Downing Street has publicly complained that the present leaks are the result of a political campaign by Tory supporters working on the inside. The Observer newspaper revealed that senior government figures were briefing the media against “insidious influences” within the civil service, dating from the Tory era, who “put their own interests before those of a democratically-elected government”. In parliament, Byers complained that he was the victim of a concerted attempt by a small number of officials in the press office to undermine the department.

There is a certain irony in the fact that conflict between the government and the civil service has reached such an unprecedented level under a prime minister who prides himself on engineering his party’s break with reformist policies and adoption of much of Thatcher’s pro-market agenda.

But as in so much else, Blair’s political vision is myopic.

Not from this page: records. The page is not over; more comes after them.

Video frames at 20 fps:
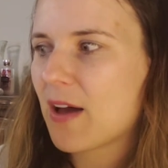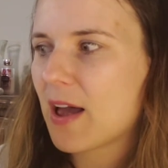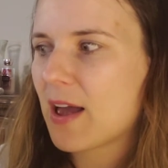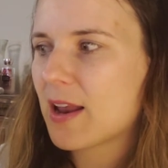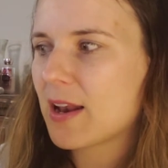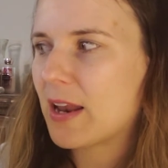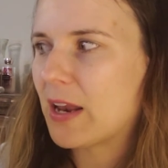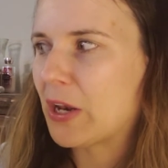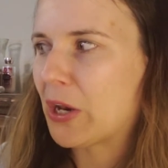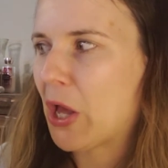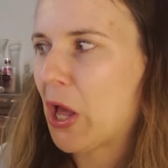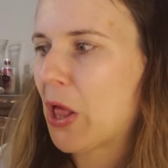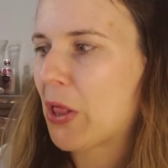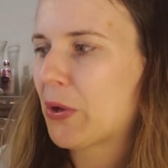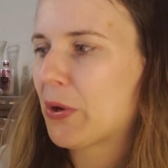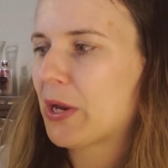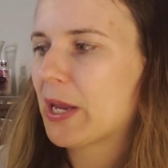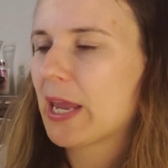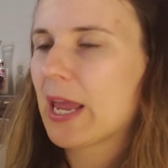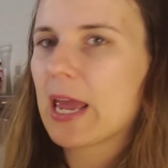fun and
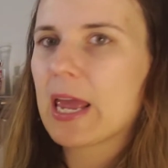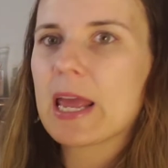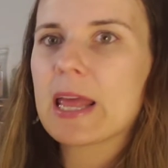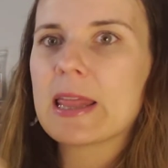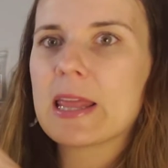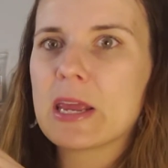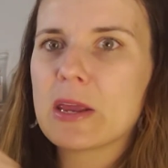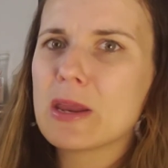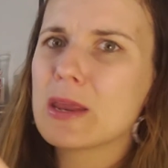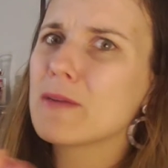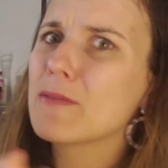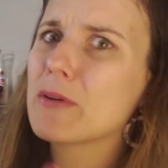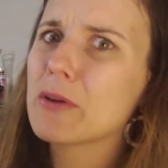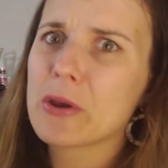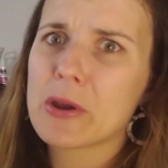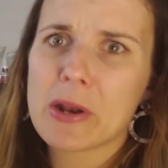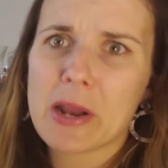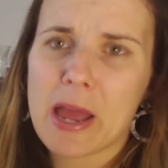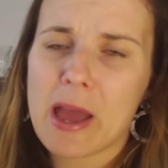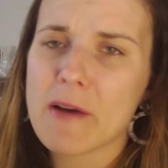coloring it, and they
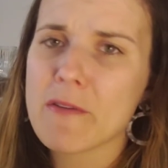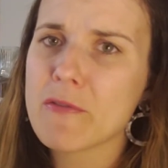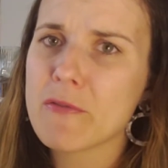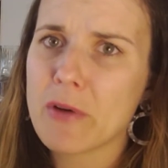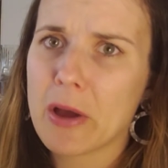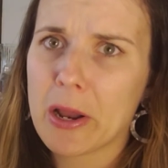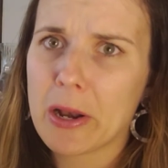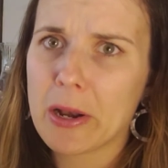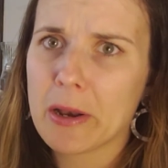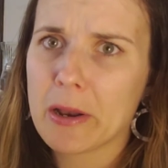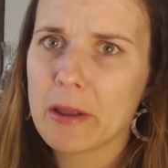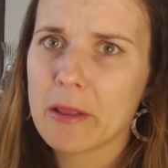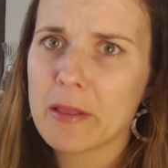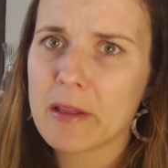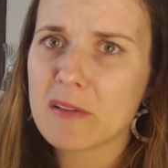even going to have fun,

Contrary to New Labour’s proclamations, it is impossible to please all the people all the time. Whereas Labour governments would once have faced a sullen opposition to certain reformist measures, today its critics have found its ability to defend bourgeois interests wanting. The Conservative Party may have suffered a terrible loss of popular support, but it still has a significant constituency within the upper echelons of society, who view Blair as incompetent, too pro-European and overly fearful of public opposition to his more overtly pro-business policies. They are, no doubt, using this support within the civil service and their friends in the media to undermine Blair. On top of this, divisions are almost as pronounced within the government and Labour Party itself, with the most important of these to date being a long-simmering power struggle between the supporters of Blair and Chancellor Gordon Brown.

Alienated from the broad mass of working people, and unable to whip up popular support for their respective agendas, skulduggery and media scandals have become the weapon of choice with which various factions within the ruling elite fight it out amongst themselves. In such circumstances, utilising political influence within the civil service to discredit and embarrass the government is considered par for the course.

That the Tories now resort to such tactics is politically dangerous for the long-term interests of the ruling class. For Labour to respond by publicly attacking the civil service, accusing it of a politically motivated attack, is doubly so. Most working people already believe that parliament has become an exclusive club for the political defenders of big business. The judiciary and the police are widely viewed with deep suspicion. And now the great myth of civil service impartiality is being publicly questioned. As a result, every central tenet of the old constitutional order—which once served to ameliorate social and political antagonisms and keep them within manageable limits—is being undermined.